#### EXERCISE DESCRIPTION:
Your copy starts at the line containing "(3203.87 s to 3204.37 s)" and ends at the last line of the material below. Reproduce those lines exactly, with no pictures.

#### SOURCE DATA:
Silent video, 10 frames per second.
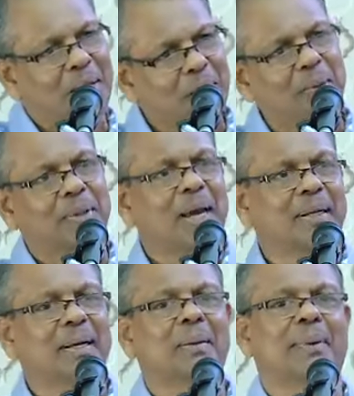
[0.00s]
no,
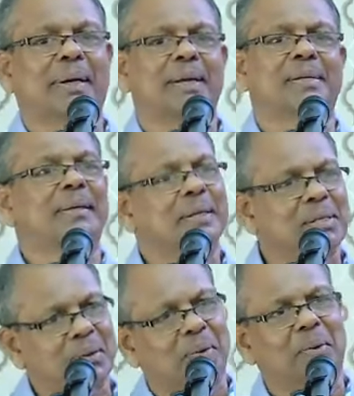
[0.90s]
that interpretation
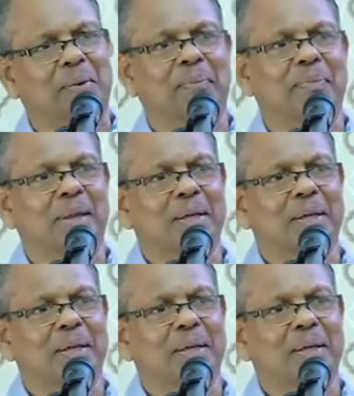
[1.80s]
is wrong.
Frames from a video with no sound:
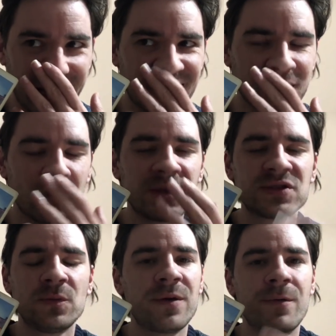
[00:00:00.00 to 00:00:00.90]
are going
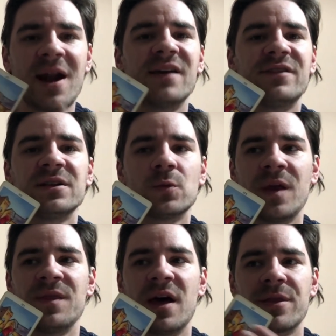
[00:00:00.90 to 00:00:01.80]
to be relevant
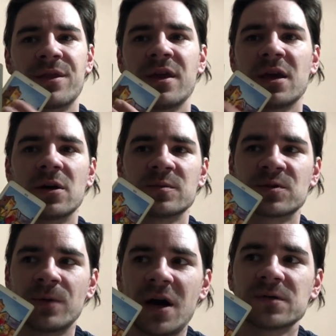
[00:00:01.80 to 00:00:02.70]
when that thing comes
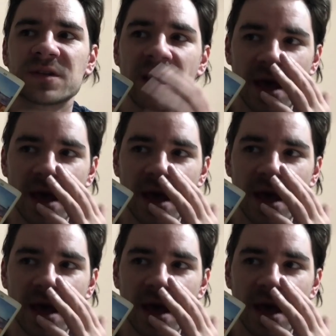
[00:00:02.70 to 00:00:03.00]
around.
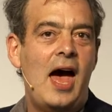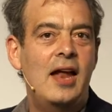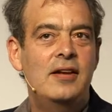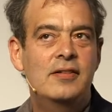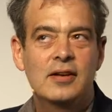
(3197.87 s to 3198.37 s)

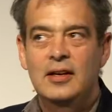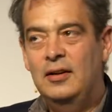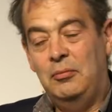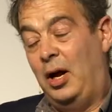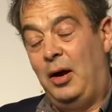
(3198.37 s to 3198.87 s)
And
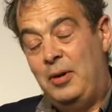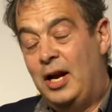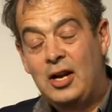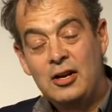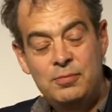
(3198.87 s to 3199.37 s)
I mean,
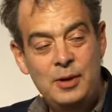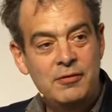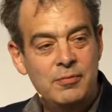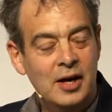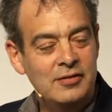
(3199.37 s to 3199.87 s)
I can only
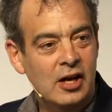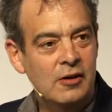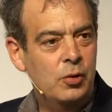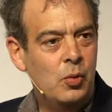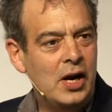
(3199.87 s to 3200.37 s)
speak for
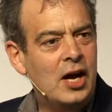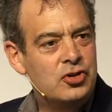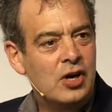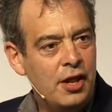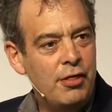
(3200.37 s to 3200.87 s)
myself, but when I
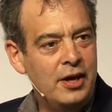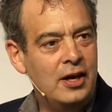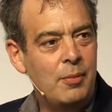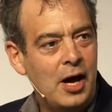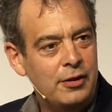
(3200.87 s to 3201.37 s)
try and
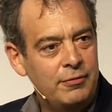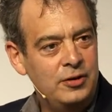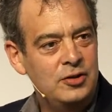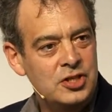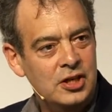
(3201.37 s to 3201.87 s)
think about the
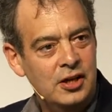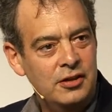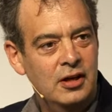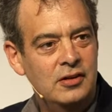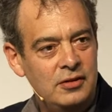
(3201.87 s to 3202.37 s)
future
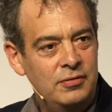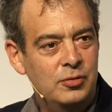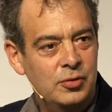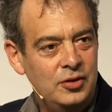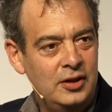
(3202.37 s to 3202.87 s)
30,
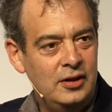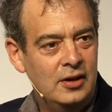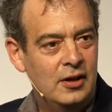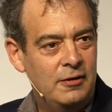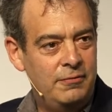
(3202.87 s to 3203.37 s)
40,
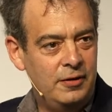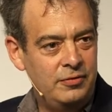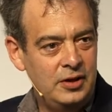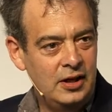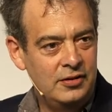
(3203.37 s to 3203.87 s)

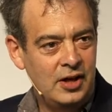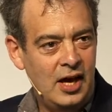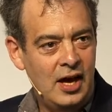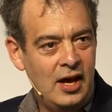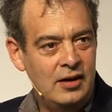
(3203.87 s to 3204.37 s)
50 years
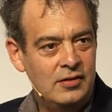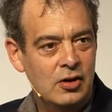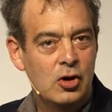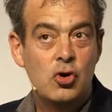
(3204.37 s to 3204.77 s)
ahead,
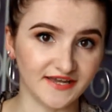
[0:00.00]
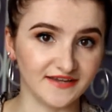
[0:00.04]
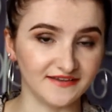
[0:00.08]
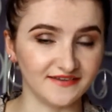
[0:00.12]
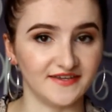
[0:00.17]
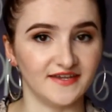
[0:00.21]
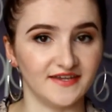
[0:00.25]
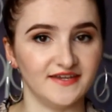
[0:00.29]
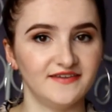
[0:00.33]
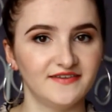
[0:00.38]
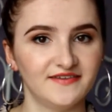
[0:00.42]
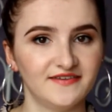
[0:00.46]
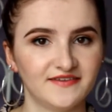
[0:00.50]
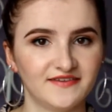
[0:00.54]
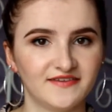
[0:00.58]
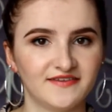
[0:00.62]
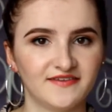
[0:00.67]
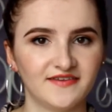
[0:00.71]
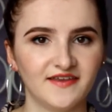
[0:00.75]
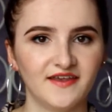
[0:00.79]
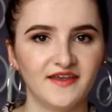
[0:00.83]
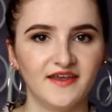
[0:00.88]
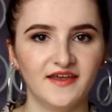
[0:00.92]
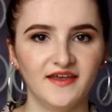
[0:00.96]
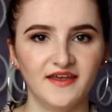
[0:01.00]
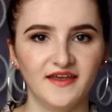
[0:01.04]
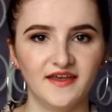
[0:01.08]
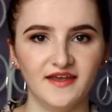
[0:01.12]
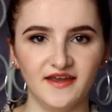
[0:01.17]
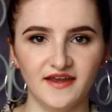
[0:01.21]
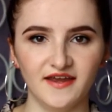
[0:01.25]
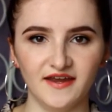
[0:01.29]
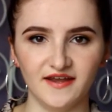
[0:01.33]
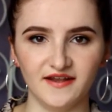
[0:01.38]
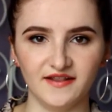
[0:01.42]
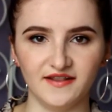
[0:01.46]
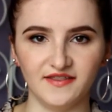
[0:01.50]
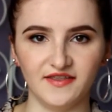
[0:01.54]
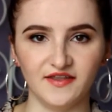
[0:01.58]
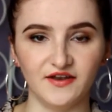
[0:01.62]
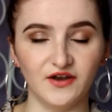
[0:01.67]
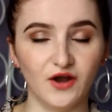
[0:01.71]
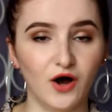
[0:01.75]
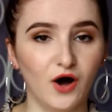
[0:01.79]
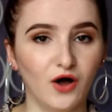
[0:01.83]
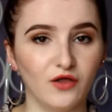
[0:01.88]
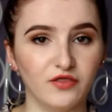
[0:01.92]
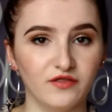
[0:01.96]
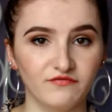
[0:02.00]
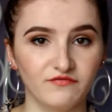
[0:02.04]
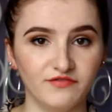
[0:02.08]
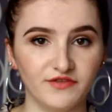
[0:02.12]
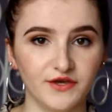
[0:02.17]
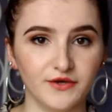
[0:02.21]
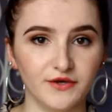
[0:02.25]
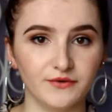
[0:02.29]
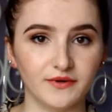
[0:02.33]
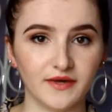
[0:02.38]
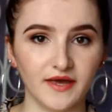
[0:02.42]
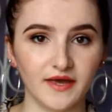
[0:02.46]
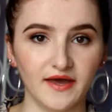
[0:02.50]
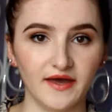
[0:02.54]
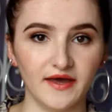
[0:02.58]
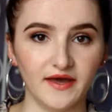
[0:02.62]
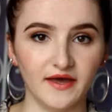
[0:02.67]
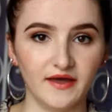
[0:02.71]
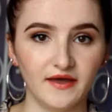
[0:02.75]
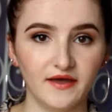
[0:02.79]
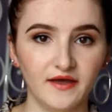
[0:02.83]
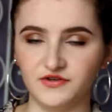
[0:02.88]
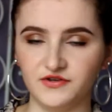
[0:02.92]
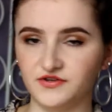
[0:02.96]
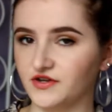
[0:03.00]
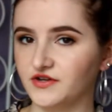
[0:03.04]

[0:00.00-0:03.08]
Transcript: exists in the north of the UK.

#### YOUR RESPONSE:
(3203.87 s to 3204.37 s)
50 years
(3204.37 s to 3204.77 s)
ahead,
[0:00.00]
[0:00.04]
[0:00.08]
[0:00.12]
[0:00.17]
[0:00.21]
[0:00.25]
[0:00.29]
[0:00.33]
[0:00.38]
[0:00.42]
[0:00.46]
[0:00.50]
[0:00.54]
[0:00.58]
[0:00.62]
[0:00.67]
[0:00.71]
[0:00.75]
[0:00.79]
[0:00.83]
[0:00.88]
[0:00.92]
[0:00.96]
[0:01.00]
[0:01.04]
[0:01.08]
[0:01.12]
[0:01.17]
[0:01.21]
[0:01.25]
[0:01.29]
[0:01.33]
[0:01.38]
[0:01.42]
[0:01.46]
[0:01.50]
[0:01.54]
[0:01.58]
[0:01.62]
[0:01.67]
[0:01.71]
[0:01.75]
[0:01.79]
[0:01.83]
[0:01.88]
[0:01.92]
[0:01.96]
[0:02.00]
[0:02.04]
[0:02.08]
[0:02.12]
[0:02.17]
[0:02.21]
[0:02.25]
[0:02.29]
[0:02.33]
[0:02.38]
[0:02.42]
[0:02.46]
[0:02.50]
[0:02.54]
[0:02.58]
[0:02.62]
[0:02.67]
[0:02.71]
[0:02.75]
[0:02.79]
[0:02.83]
[0:02.88]
[0:02.92]
[0:02.96]
[0:03.00]
[0:03.04]

[0:00.00-0:03.08]
Transcript: exists in the north of the UK.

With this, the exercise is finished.